=== TASK DIRECTIONS ===
Where an entry below contains an image, skip the image and copy the rest exactly.

[Stored items]
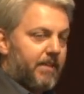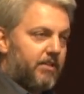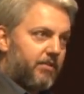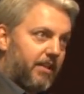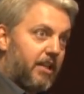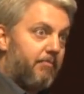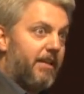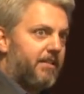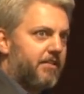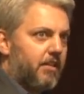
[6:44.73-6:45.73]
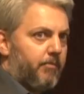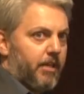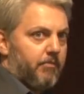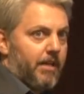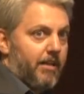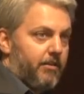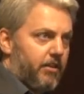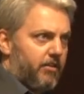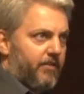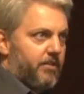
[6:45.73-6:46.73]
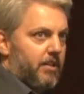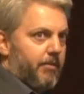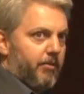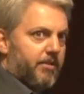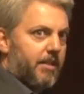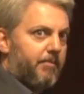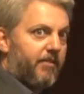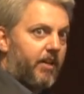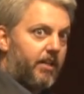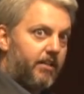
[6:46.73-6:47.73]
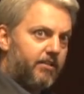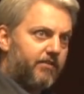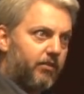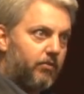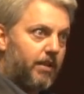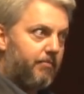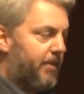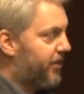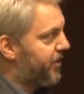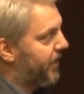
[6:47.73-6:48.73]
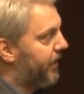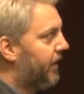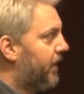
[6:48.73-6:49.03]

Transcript: sort of commit to something, but I don't know if there's going to be a receptive audience for what I'm pitching.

=== SOLUTION FOR THIS PROBLEM ===
[6:44.73-6:45.73]
[6:45.73-6:46.73]
[6:46.73-6:47.73]
[6:47.73-6:48.73]
[6:48.73-6:49.03]

Transcript: sort of commit to something, but I don't know if there's going to be a receptive audience for what I'm pitching.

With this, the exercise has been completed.